VAT recovery on the disposal of a subsidiary?

When a group disposes of a subsidiary it will usually incur significant deal costs in respect of which there is also significant VAT. It would be nice if this VAT could be recovered but unfortunately the traditional view is that because the sale of shares is exempt then it follows that the VAT is not recoverable. A recent case has however raised questions about this traditional approach.

The Hotel La Tour case

This involved a large hotel group whereby individual hotels were operated through separate subsidiary companies. In 2015 it decided to build a new hotel and planned to finance this by selling one of its underperforming ‘hotel subsidiaries’ (it wanted to build a new hotel in Milton Keynes for £30m and sell the company which operated a Birmingham hotel). The subsidiary was ultimately sold in 2017 and the company claimed input VAT of £76,000 in respect of marketing, legal, and tax advisory costs relating to the share disposal. Predictably (and based on the traditional view above) HMRC disallowed VAT recovery on the basis that the share disposal was an exempt supply.

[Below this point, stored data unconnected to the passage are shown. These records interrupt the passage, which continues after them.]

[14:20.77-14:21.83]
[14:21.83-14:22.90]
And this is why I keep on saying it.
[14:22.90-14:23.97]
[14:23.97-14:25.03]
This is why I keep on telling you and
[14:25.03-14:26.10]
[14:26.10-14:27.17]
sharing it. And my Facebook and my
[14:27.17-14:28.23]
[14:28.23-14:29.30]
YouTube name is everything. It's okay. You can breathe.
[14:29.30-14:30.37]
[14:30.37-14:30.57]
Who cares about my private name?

The company appealed on the basis that the VAT was not paid in connection with an exempt supply but was rather a cost related to the raising of finance for a standard-rated venture (being the new hotel in Milton Keynes). Perhaps surprisingly the First Tier Tribunal found in favour of the tax-payer on the basis of a clear link between the costs and the standard rated business of building and operating the new hotel. Furthermore, (perhaps more surprisingly) the Upper Tribunal recently upheld that decision. This decision challenges HMRC’S traditional view of input tax, in that it must always be attributed to the first supply made in a chain. This case determined that the sale of shares could effectively be ‘looked through’ to the wider objective of securing finance for a business activity. One key finding was that the fees were a “cost component” of the VATable activities, rather than the VAT exempt sale of shares.

Forbes Dawson view

This is a very significant decision and could have wide-ranging implications, although HMRC may not let it lie and it could run and run. This case could be relevant in any case where a ‘VAT exempt asset’ is sold in order to raise funds for a non-exempt business. For example, this may be relevant if a company disposes of a rental property in order to provide financing for its trade. There are also many different scenarios where a trading subsidiary could have been sold to provide funding for the group. Where significant costs have been incurred in respect of the sale of a subsidiary or other exempt asset within the last four years then it may be worth submitting a protective claim on the back of this case.